Verwendung Tafel-, Most-, Koch- und Dörrapfel
Geschmack süss, fein aromatisch bis aromatisch
Reifezeitpunkt mittel bis spät
Fruchtgrösse klein bis mittel, Höhe 60 mm, Durchmesser 55 mm
Lagerung keine Lagersorte
Blütezeitpunkt spät
Fruchtfarbe Grundfarbe: gelb.

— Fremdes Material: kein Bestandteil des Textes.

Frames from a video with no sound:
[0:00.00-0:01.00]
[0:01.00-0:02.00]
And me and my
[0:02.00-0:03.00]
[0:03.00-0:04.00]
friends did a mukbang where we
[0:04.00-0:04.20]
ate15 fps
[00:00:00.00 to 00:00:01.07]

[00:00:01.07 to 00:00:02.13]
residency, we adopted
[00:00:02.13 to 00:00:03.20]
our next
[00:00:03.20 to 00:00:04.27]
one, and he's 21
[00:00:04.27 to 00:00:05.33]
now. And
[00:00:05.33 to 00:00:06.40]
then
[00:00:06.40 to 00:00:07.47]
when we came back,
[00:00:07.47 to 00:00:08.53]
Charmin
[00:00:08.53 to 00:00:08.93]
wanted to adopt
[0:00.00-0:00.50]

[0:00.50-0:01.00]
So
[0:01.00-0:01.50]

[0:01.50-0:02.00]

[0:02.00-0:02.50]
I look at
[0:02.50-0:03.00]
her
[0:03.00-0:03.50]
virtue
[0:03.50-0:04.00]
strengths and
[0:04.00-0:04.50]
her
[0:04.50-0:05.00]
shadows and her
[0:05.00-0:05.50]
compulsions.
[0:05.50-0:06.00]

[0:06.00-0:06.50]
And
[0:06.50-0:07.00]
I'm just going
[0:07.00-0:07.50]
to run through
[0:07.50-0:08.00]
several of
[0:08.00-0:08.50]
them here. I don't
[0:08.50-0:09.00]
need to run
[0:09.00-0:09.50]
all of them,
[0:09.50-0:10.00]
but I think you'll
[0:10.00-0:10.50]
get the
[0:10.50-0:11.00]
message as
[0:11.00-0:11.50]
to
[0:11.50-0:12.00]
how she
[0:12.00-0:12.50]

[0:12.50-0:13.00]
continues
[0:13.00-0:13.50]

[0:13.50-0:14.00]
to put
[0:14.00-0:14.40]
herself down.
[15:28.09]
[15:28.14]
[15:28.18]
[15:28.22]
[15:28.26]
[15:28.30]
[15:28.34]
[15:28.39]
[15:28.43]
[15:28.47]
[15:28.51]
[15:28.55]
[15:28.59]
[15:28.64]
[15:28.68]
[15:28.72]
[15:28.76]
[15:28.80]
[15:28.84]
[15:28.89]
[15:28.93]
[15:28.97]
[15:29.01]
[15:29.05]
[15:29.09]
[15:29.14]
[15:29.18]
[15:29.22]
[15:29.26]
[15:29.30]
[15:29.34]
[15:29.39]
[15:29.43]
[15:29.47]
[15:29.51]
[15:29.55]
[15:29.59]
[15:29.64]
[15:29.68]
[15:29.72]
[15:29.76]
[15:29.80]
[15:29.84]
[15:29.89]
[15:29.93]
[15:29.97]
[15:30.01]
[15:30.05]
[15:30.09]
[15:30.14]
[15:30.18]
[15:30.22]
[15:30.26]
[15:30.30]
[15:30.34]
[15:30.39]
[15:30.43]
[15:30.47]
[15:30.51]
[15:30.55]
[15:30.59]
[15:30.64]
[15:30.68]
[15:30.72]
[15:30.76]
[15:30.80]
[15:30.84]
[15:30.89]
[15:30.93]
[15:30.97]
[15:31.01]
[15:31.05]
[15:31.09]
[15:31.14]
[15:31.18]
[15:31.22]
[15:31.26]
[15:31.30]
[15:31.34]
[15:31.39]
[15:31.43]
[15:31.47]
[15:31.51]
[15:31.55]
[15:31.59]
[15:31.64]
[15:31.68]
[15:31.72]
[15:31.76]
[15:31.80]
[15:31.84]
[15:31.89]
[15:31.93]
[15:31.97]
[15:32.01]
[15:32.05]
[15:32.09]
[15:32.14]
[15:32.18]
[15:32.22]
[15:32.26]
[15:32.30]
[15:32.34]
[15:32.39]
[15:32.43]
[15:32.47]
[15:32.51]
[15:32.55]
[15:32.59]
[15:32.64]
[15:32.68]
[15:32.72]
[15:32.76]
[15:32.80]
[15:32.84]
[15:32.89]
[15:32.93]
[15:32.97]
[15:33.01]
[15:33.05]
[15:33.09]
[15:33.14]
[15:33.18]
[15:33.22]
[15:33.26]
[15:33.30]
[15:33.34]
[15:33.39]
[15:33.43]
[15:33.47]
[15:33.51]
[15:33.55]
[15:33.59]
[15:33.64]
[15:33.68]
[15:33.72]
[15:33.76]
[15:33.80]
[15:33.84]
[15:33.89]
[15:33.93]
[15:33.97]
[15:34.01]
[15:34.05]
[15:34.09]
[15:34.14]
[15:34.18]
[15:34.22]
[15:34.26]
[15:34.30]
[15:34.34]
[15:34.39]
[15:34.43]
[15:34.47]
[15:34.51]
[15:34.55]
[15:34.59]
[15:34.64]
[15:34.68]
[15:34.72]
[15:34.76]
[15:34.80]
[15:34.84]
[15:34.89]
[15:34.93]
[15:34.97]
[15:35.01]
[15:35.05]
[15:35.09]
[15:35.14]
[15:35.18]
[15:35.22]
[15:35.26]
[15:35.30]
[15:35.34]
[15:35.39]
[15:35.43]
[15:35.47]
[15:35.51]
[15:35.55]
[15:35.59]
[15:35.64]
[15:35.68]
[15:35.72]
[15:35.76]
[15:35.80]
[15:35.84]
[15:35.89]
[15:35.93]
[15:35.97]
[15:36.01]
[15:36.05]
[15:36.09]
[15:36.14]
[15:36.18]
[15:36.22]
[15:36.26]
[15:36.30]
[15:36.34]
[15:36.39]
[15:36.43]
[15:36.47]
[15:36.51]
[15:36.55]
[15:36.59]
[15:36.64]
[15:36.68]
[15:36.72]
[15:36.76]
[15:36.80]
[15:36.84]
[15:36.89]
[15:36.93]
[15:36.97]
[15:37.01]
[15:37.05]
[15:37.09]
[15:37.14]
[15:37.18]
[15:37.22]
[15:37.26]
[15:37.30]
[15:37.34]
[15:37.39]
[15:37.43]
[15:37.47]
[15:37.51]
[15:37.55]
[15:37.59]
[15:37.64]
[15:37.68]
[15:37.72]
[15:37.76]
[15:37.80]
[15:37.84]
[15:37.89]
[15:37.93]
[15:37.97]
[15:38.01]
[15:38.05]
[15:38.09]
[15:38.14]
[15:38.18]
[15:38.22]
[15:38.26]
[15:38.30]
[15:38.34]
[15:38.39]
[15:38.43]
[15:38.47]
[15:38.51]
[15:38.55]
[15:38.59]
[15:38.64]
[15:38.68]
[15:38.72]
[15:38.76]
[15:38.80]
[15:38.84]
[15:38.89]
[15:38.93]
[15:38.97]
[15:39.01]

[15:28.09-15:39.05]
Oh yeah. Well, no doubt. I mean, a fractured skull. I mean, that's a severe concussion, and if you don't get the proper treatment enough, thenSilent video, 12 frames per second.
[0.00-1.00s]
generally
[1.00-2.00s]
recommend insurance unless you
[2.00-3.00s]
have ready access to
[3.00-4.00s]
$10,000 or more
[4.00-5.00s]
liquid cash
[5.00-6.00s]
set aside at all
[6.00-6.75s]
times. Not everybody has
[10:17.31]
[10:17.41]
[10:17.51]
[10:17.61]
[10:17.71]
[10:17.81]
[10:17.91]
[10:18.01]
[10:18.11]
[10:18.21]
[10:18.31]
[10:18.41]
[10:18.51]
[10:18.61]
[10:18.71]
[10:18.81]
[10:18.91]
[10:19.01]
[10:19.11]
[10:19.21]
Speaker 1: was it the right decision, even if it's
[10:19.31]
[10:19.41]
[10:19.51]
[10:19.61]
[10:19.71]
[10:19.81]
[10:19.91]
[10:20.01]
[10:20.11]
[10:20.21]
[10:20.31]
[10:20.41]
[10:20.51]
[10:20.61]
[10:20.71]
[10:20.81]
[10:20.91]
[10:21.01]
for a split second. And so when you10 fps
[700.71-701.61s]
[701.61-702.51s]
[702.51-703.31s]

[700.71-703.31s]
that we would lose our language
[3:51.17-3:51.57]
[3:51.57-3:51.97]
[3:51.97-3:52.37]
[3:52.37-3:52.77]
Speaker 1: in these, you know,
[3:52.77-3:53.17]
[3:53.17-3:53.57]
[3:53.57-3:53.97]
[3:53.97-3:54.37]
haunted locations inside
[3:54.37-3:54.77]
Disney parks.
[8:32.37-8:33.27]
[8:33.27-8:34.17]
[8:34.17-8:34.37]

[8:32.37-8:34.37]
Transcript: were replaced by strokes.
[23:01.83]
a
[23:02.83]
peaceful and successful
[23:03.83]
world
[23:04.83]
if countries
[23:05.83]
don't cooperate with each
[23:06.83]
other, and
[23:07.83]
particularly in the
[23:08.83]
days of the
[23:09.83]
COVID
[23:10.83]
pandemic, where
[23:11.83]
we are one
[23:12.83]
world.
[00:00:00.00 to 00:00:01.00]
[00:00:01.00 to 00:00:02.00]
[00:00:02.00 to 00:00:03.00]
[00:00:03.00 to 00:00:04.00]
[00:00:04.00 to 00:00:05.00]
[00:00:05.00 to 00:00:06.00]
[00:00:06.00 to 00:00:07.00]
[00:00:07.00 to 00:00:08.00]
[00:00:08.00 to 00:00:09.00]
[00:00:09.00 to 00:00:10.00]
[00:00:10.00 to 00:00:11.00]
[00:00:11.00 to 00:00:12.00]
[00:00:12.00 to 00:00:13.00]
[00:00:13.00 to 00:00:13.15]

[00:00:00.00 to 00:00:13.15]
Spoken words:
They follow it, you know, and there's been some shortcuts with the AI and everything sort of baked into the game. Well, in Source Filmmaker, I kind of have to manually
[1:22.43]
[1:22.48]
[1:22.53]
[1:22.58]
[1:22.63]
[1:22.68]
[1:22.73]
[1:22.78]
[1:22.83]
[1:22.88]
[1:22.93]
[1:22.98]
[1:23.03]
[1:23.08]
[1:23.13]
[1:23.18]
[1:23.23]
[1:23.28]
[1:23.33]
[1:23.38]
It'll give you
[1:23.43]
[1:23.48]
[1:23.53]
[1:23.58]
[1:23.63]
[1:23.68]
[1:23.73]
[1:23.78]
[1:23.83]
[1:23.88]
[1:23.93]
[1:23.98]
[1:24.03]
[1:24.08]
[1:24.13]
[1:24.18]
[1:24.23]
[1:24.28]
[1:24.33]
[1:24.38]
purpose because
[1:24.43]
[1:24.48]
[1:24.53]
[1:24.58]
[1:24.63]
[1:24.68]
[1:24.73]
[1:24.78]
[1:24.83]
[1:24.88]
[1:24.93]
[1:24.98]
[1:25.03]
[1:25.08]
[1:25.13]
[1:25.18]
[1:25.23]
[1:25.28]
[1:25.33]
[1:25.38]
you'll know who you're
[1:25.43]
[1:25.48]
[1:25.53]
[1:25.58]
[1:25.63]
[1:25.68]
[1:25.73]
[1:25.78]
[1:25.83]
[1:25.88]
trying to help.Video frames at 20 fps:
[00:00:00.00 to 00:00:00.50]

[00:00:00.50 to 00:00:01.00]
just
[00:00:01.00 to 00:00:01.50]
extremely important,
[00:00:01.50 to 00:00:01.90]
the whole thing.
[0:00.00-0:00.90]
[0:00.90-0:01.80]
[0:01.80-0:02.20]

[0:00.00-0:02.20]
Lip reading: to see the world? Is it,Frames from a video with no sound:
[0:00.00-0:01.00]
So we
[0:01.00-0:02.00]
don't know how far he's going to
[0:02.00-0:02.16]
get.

Deckfarbe: rot
Synonyme Ankebälleli, Blatterapfel, Chridebüchsler, Goldapfel, Zitronenapfel, Zitrönler

Krankheitsanfälligkeit

Schorf schwach anfällig (Felderhebungen)
Mehltau schwach anfällig (Felderhebungen)
Feuerbrand Triebtestung: mittlerer Befall (1 Test)
Marssonina k.A.

Datenquelle und Auftrag

Die Sortenblätter wurden in einem Projekt zur Beschreibung von Obstgenressourcen im Auftrag des BLW bei FRUCTUS und Agroscope im Rahmen des Nationalen Aktionsplans zur Erhaltung und nachhaltigen Nutzung pflanzengenetischer Ressourcen für die Ernährung und Landwirtschaft (NAP- PGREL) erstellt. Das FRUCTUS-Projekt wird vom Bundesamt für Landwirtschaft finanziert.
Bei den Sorten ohne Sortenblatt wurden die Beschreibungen von FRUCTUS-Fachpersonen erstellt basierend auf Literaturangaben und Erfahrungswerten.